米国Cybereasonのグローバルセキュリティオペレーションセンター(GSOC)は3月7日(米国時間)、「THREAT ALERT: Emotet Targeting Japanese Organizations」において、2022年の第1四半期に入って日本でEmotetマルウェアへの感染のリスクにさらされている組織が急増しているとして警告した。

Emotetは2014年ごろに登場し、2020年にかけて世界中で猛威を奮った悪名高いマルウェアである。電子メールの添付ファイルによって拡散され、感染すると情報の盗み出し、重要なファイルの破壊や暗号化、他のコンピュータへの感染の拡大といったさまざまな被害をもたらすことで知られている。2021年初頭に各国当局の共同オペレーションによって一時的に撲滅に追い込まれたが、同年11月頃より再び活発になり、新しい攻撃キャンペーンが多数報告されている。

2022年になってCybereason GSOCが観測した攻撃キャンペーンでは、電子メールに添付されたMicrosoft Excelのファイルを開くことで初期の侵害が行われることは従来の攻撃と同様だが、その後の完全な感染に至るまでのプロセスが2021年末に観測されたものとは若干異なるという。

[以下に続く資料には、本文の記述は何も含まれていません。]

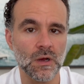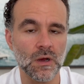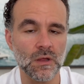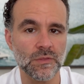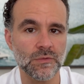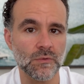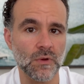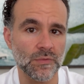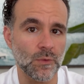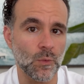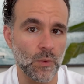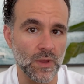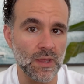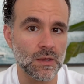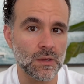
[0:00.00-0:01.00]
throughout the
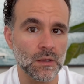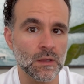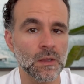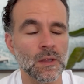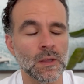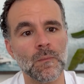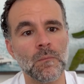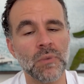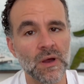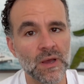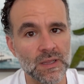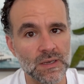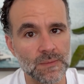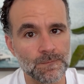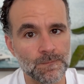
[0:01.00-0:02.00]
week.
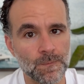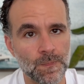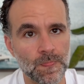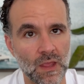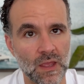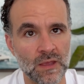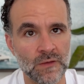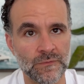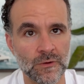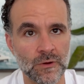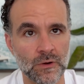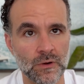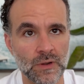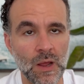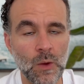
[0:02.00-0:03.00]
But if
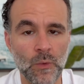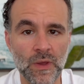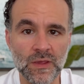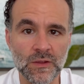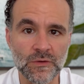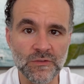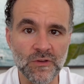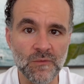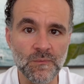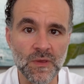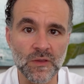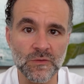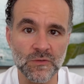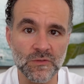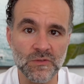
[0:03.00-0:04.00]
you're not weighing yourself
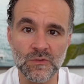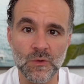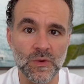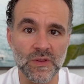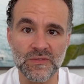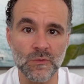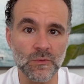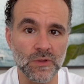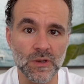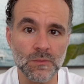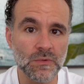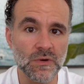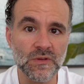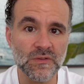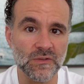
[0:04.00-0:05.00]
because you just don't want to see what the
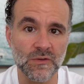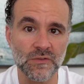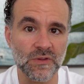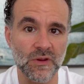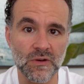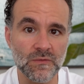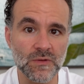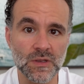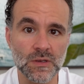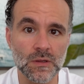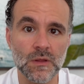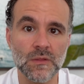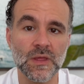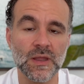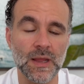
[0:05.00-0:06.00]
number is and you're scared of it,
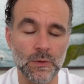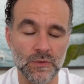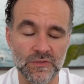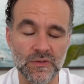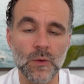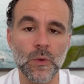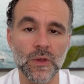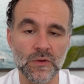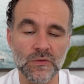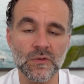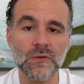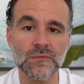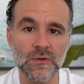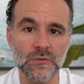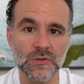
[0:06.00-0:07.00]
then I would say weigh
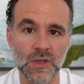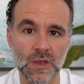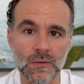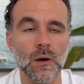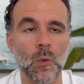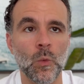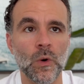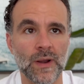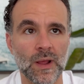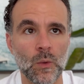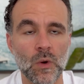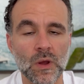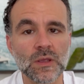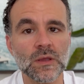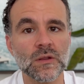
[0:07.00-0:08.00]
yourself every day. What I
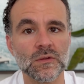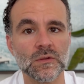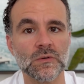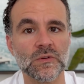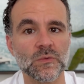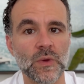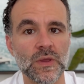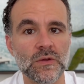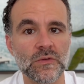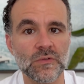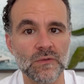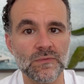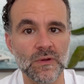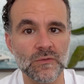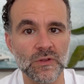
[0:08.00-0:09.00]
want you to do is weigh
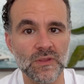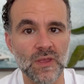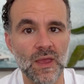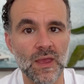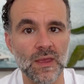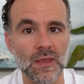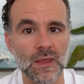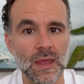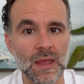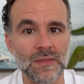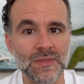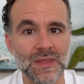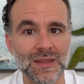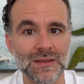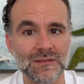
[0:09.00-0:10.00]
yourself every day
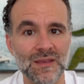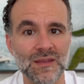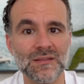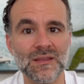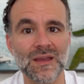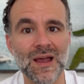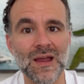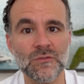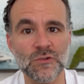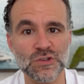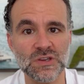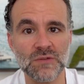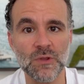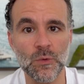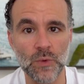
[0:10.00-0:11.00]
and then take the average
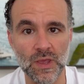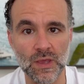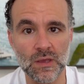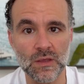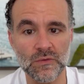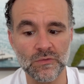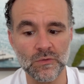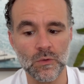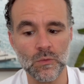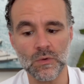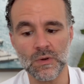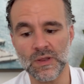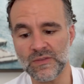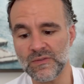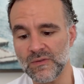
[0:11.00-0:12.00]
every week. So
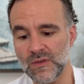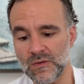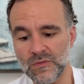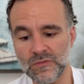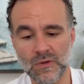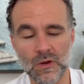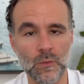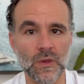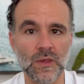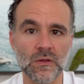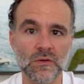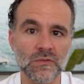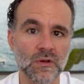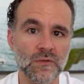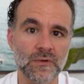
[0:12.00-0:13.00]
let's say you start weighing
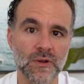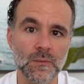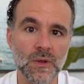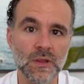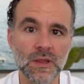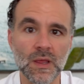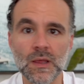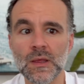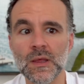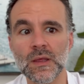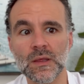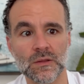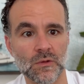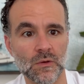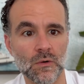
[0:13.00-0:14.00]
yourself on a Monday,
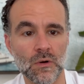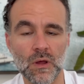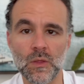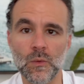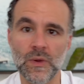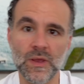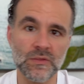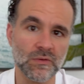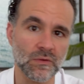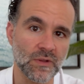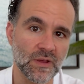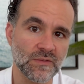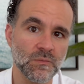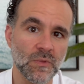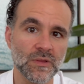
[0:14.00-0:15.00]
you go all the way until
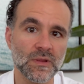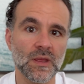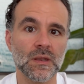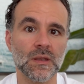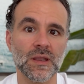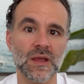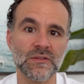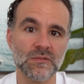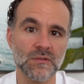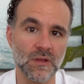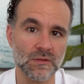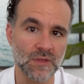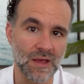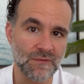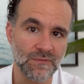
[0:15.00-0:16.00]
next Monday,
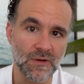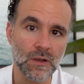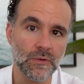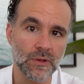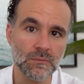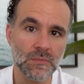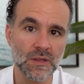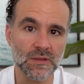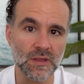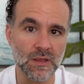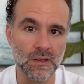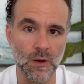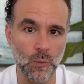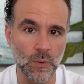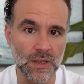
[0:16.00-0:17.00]
that following
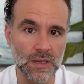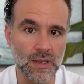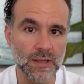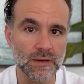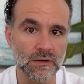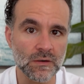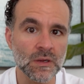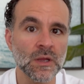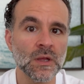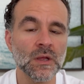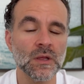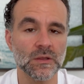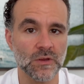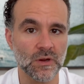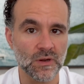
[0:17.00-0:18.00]
Monday, a week later,
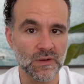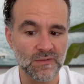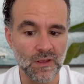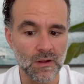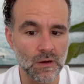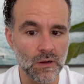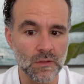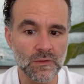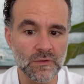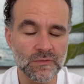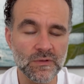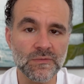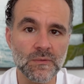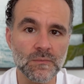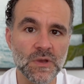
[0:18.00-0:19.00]
you're going to take all of those
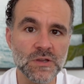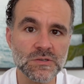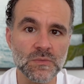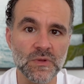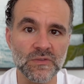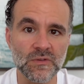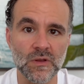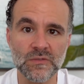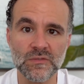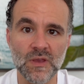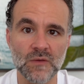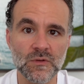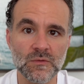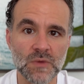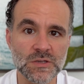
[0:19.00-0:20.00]
different measurements, all
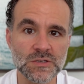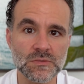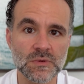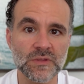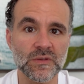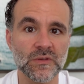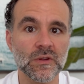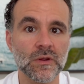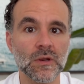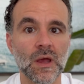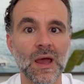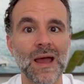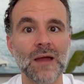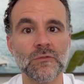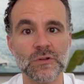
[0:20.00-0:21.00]
7 measurements, and you're going
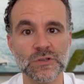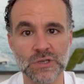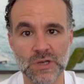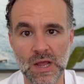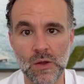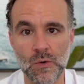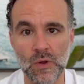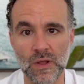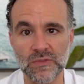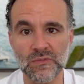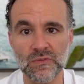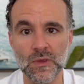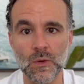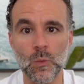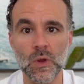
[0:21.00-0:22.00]
to average it out and
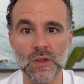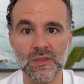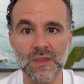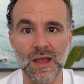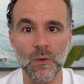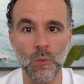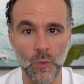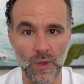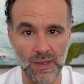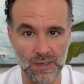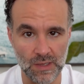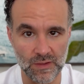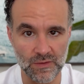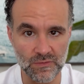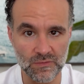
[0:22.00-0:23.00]
see what that weight
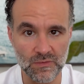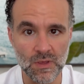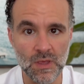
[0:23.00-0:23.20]
is.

従来の攻撃では、Excelファイルに埋め込まれたマクロが悪意のあるプログラムをダウンロードして侵害を確立させる仮定でPowerShellスクリプトが使用されていたが、新しい攻撃ではPowerShellは用いられないことが確認されている。

この攻撃では、ExcelマクロはEmotetの本体を外部からDLL形式でダウンロードし、拡張子.ocxのファイルとして一時保存する。その後マクロは、Windowsユーティリティのzippy32を使用してダウンロードしたEmotetを実行し、DLLファイルをランダムなファイル名でコピーする。その後、EmotetはコピーされたDLLファイルをzippy32ユーティリティで実行し、レジストリキーを作成するなどして攻撃の永続化を行うという。

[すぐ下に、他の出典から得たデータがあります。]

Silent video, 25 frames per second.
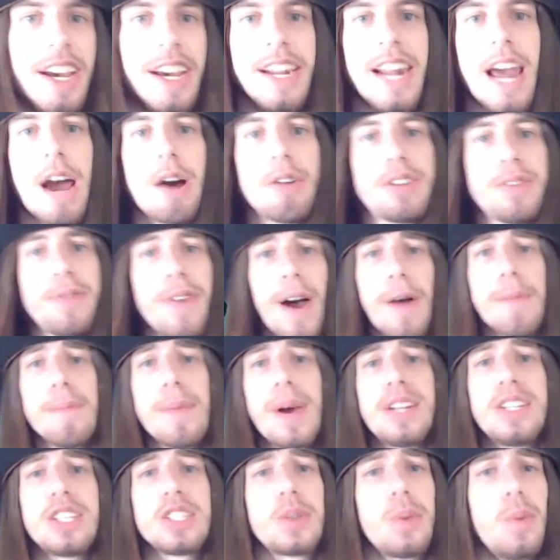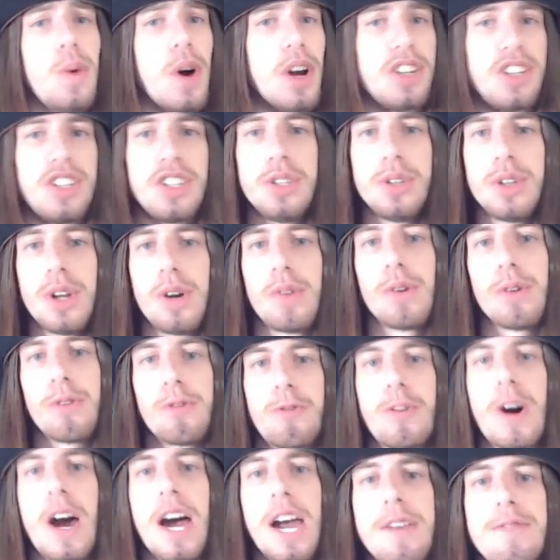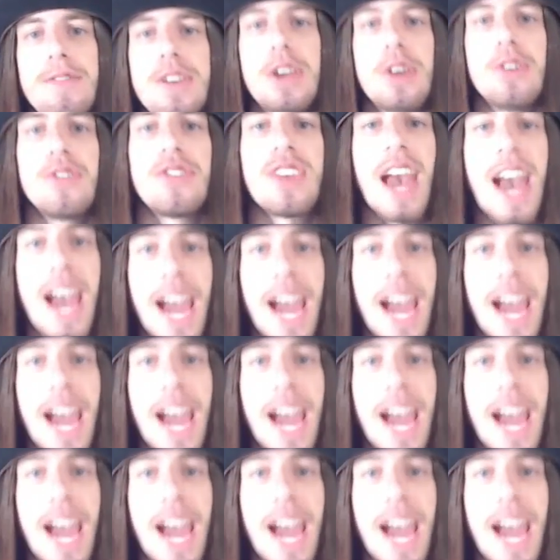Now, developed by just one dude over 5 years,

  • Emotetはレジストリキーを作成して攻撃の永続化を行う(引用:Cybereason GSOC)

    Emotetはレジストリキーを作成して攻撃の永続化を行う 引用:Cybereason GSOC

感染に成功したEmotetは、侵害されたコンピュータでさまざまな悪意のあるアクティビティのためのプロセスを実行する。Emotetが実行するプロセスのほとんどはランダムな名前を持ち、zippy32プロセスの子プロセスとして起動されるという。

  • Emotetは悪意のあるアクティビティのためのランダムな名前のプロセスを実行する(引用:Cybereason GSOC)

    Emotetは悪意のあるアクティビティのためのランダムな名前のプロセスを実行する 引用:Cybereason GSOC

Emotetの脅威は今後も継続することが予想されている。被害のリスクを軽減するには、Emotetがどのような手口で広まっているかをよく知り、セキュリティ対策をアップデートしていくことが重要である。